Argumentando que los objetivos y actividades de la organización incluyen "prácticas totalitarias del comunismo" que replicarían el régimen socialista que gobernó el país entre 1945 y 1989
Karol Nawrocki. | Europa Press.
Karol Nawrocki. | Europa Press.

El presidente de Polonia, Karol Nawrocki, presentó este jueves una solicitud ante el Tribunal Constitucional para vetar al Partido Comunista Polaco (KPP). El motivo es que, según su argumento, la organización promueve "prácticas totalitarias del comunismo" que replicarían la época del régimen socialista que rigió el país entre 1945 y 1989.

El mandatario sostiene que tanto los fines como las acciones del KPP incluyen "métodos y prácticas totalitarias del comunismo" y que el partido "asume el uso de la violencia para obtener poder e influencia en la política estatal", según el documento presentado, que fue difundido por la cadena pública TVP.

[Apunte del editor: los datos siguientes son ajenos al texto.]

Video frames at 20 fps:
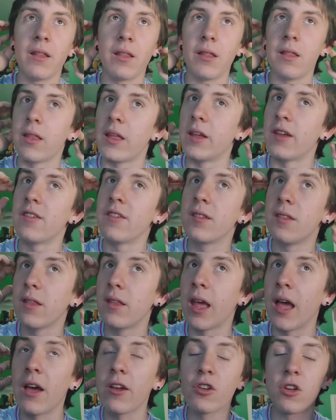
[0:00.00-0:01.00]

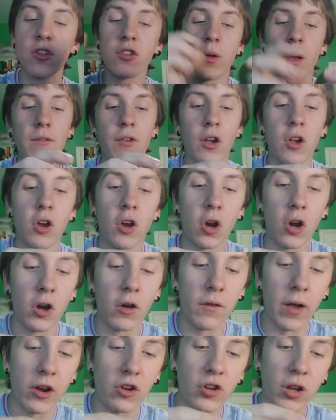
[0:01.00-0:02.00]
They also have a
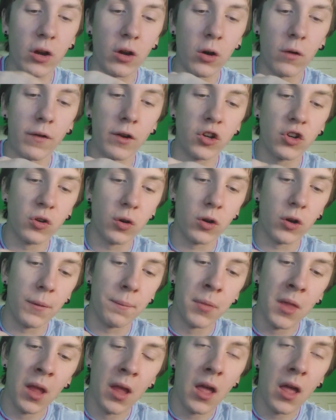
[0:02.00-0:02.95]
curve. Actually, I don't know if I showed you.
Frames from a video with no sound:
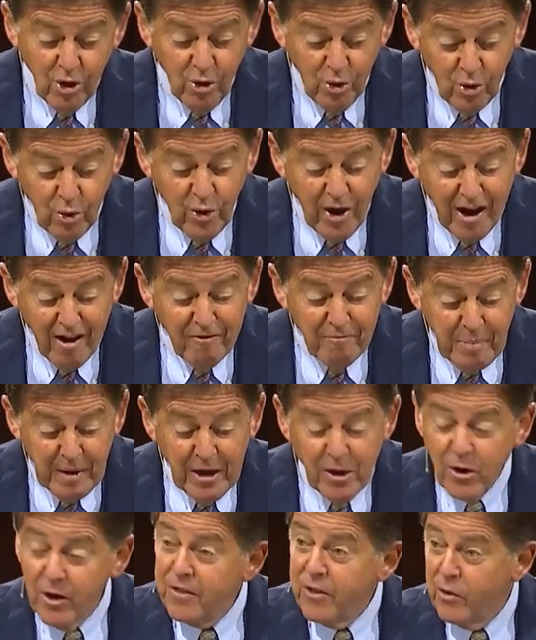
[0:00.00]
who have
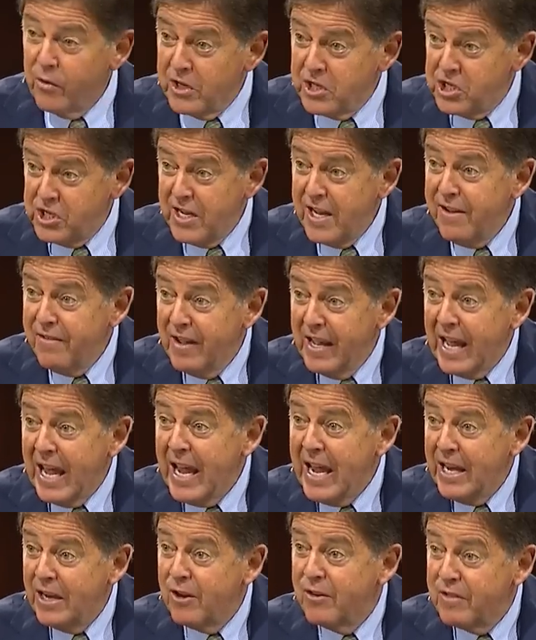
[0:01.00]
been on the receiving
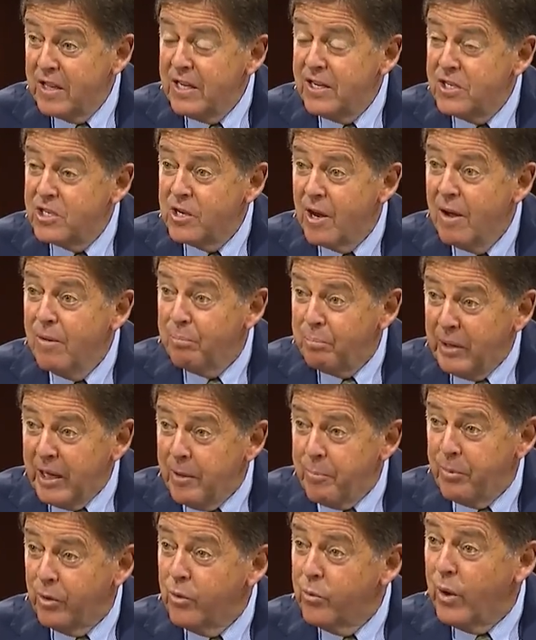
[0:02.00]
end of these
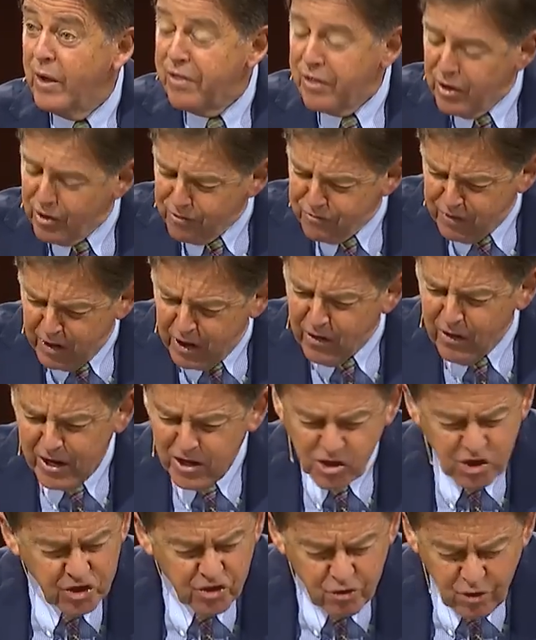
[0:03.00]
people with their
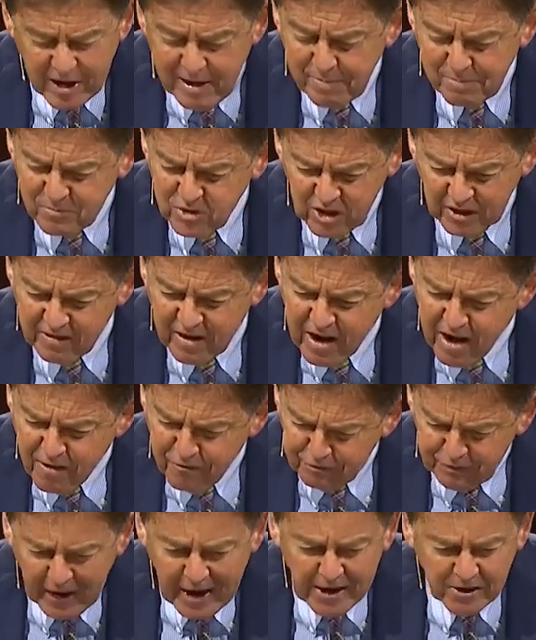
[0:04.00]
various dreams and
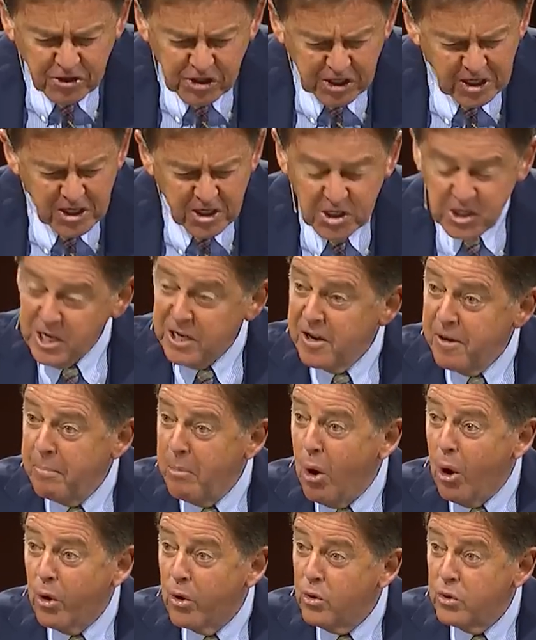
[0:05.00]
fancies and
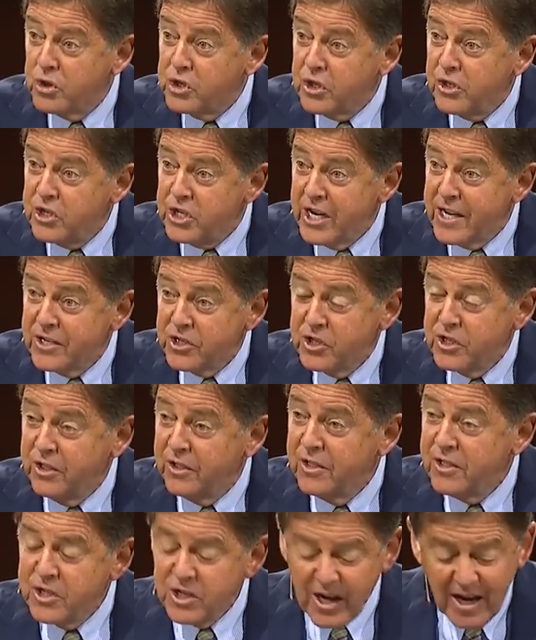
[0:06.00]
immoral
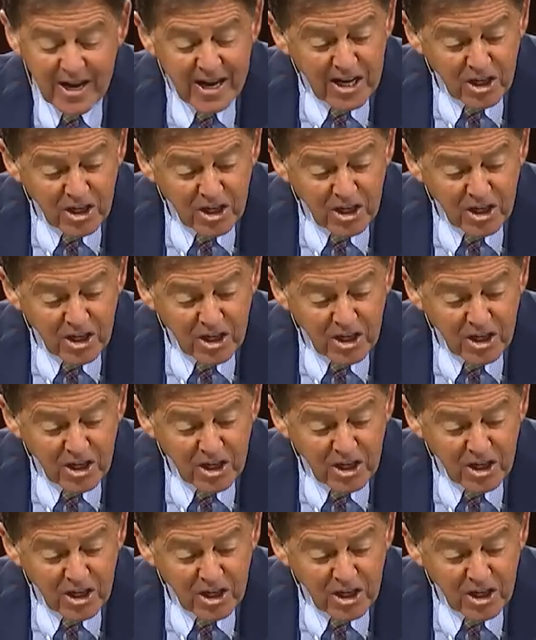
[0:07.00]
suggestions,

La moción de Nawrocki se basa en la Ley de Partidos Políticos, la cual establece que si el Tribunal Constitucional decide que un partido tiene objetivos o realiza actividades incompatibles con la Constitución, emitirá de inmediato una resolución para eliminarlo del registro. Hasta ahora, ni la justicia ni el propio partido han emitido respuesta al respecto.

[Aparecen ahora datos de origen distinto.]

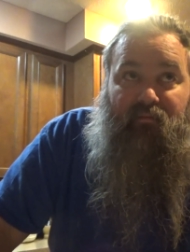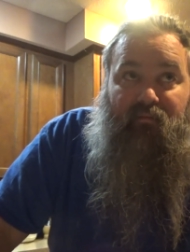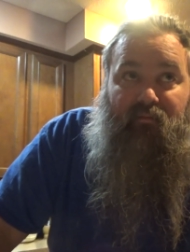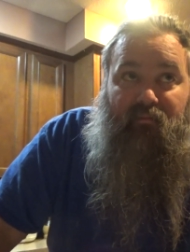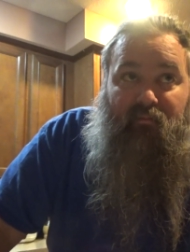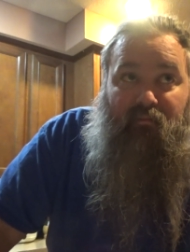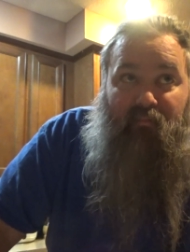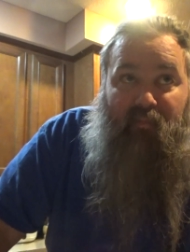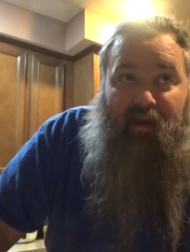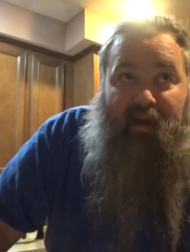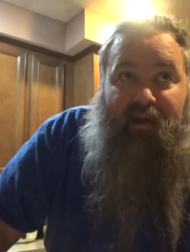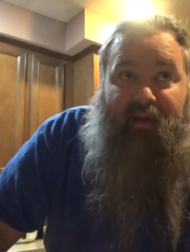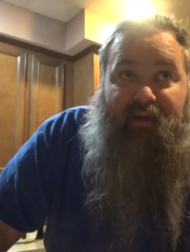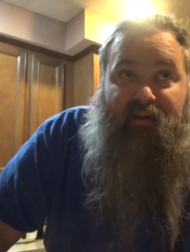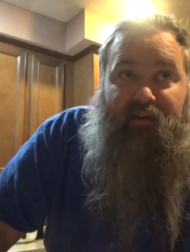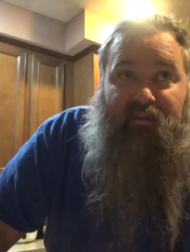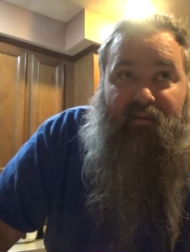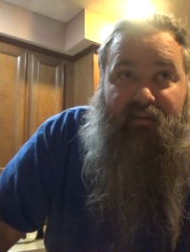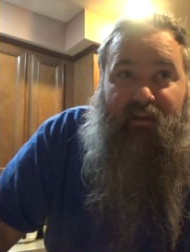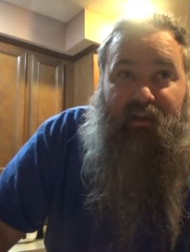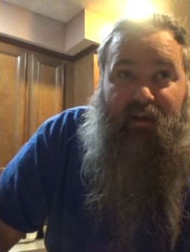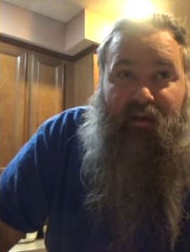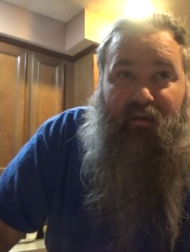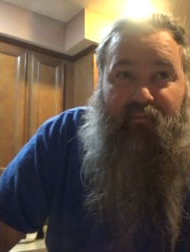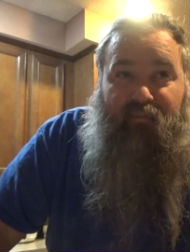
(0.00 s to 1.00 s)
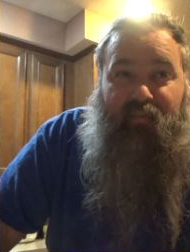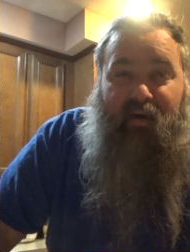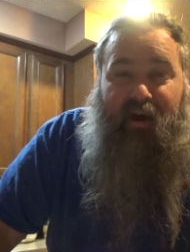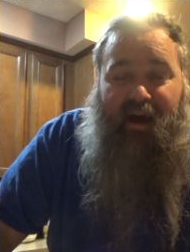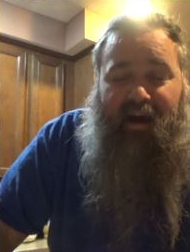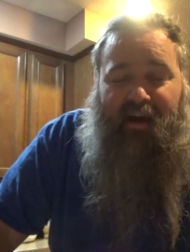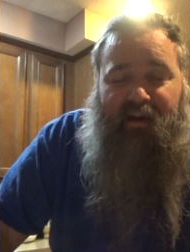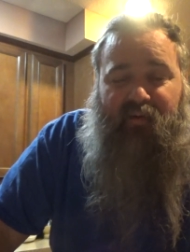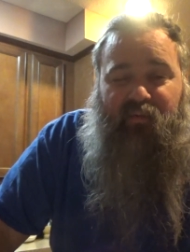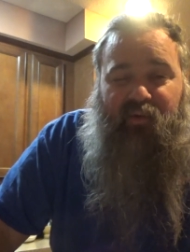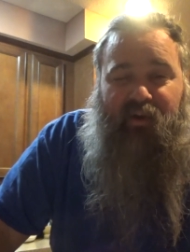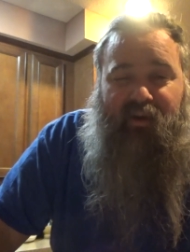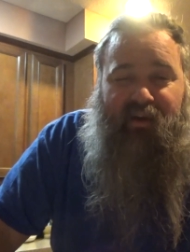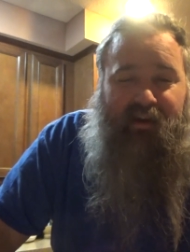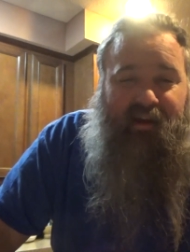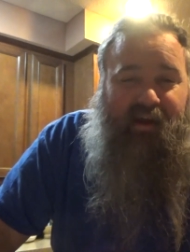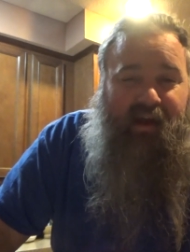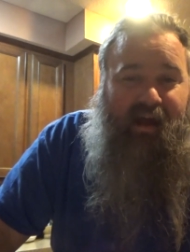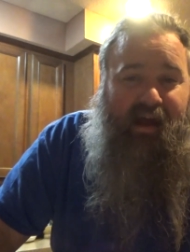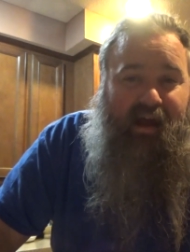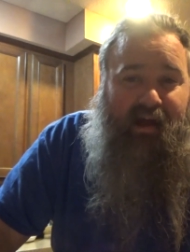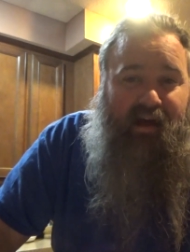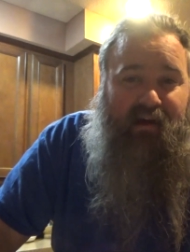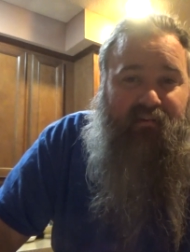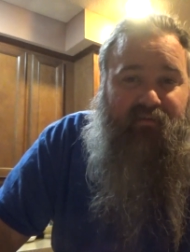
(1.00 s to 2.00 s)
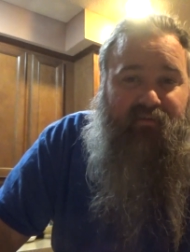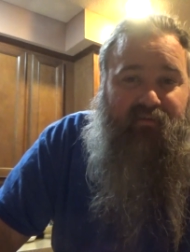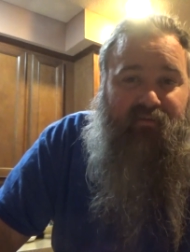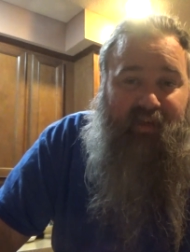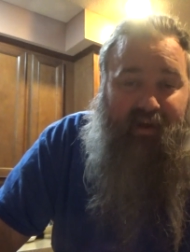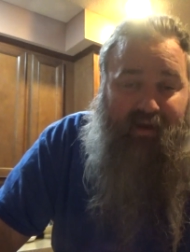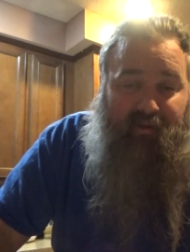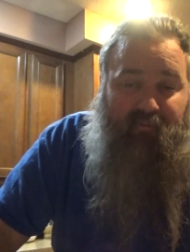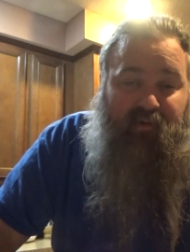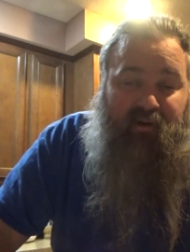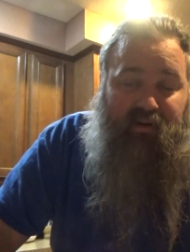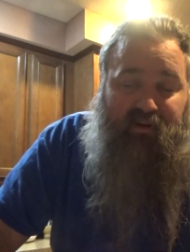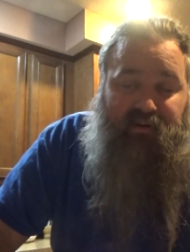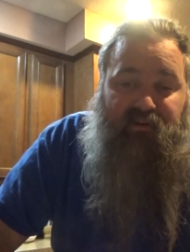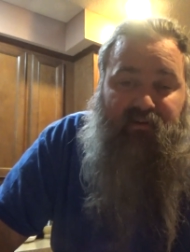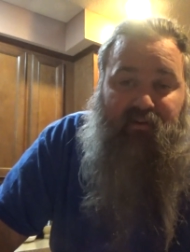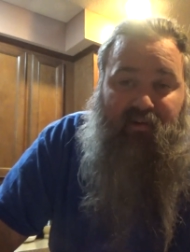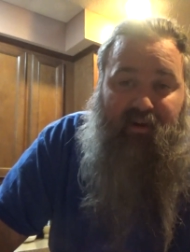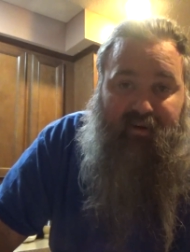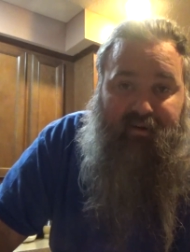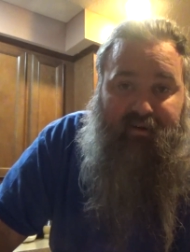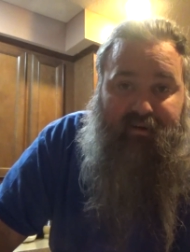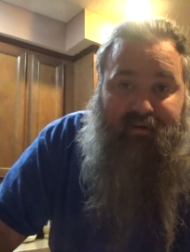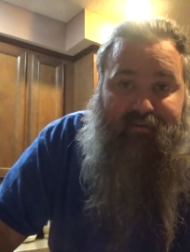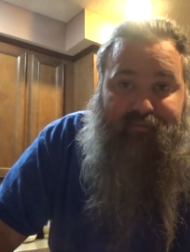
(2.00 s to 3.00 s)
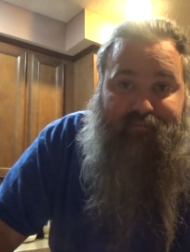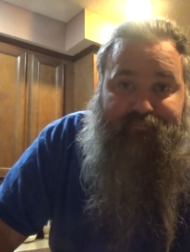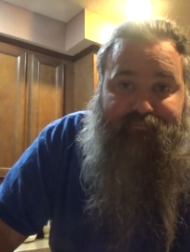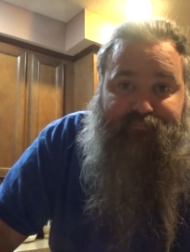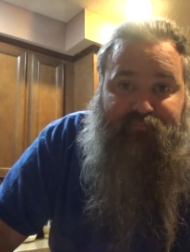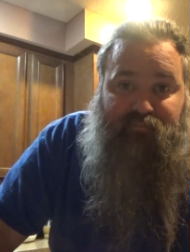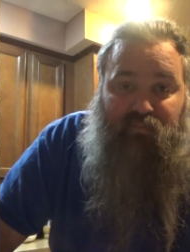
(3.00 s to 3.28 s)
make the impact we can have that much greater.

Antecedentes y oposición al partido

Este no es el primer intento de ilegalizar al KPP, que actualmente no cuenta con representación en el Parlamento, el Senado, gobiernos locales ni en el Parlamento Europeo. En diciembre de 2020, la Fiscalía y el entonces ministro de Justicia, Zbigniew Ziobro, del partido nacionalista Ley y Justicia (PiS), solicitaron al Tribunal Constitucional que prohibiera las actividades del KPP, argumentando que el partido incitaba al totalitarismo en sus principios fundacionales.

Cabe señalar que Ziobro reside actualmente en Hungría y está siendo buscado por la Fiscalía polaca bajo 26 cargos, entre ellos el liderazgo de una organización criminal y el uso de aproximadamente 150 millones de zlotys (35 millones de euros) para financiar el sistema de espionaje israelí Pegasus, dirigido contra empresarios, políticos y periodistas opositores.

Por su parte, el KPP respondió a la moción de Nawrocki señalando que "todo el argumento se basa únicamente en consideraciones históricas e intenta culpar al KPP actual de todos los errores del sistema anterior, que no era comunismo, sino un intento de introducir el socialismo, cuyo aspecto positivo fueron las reformas sociales".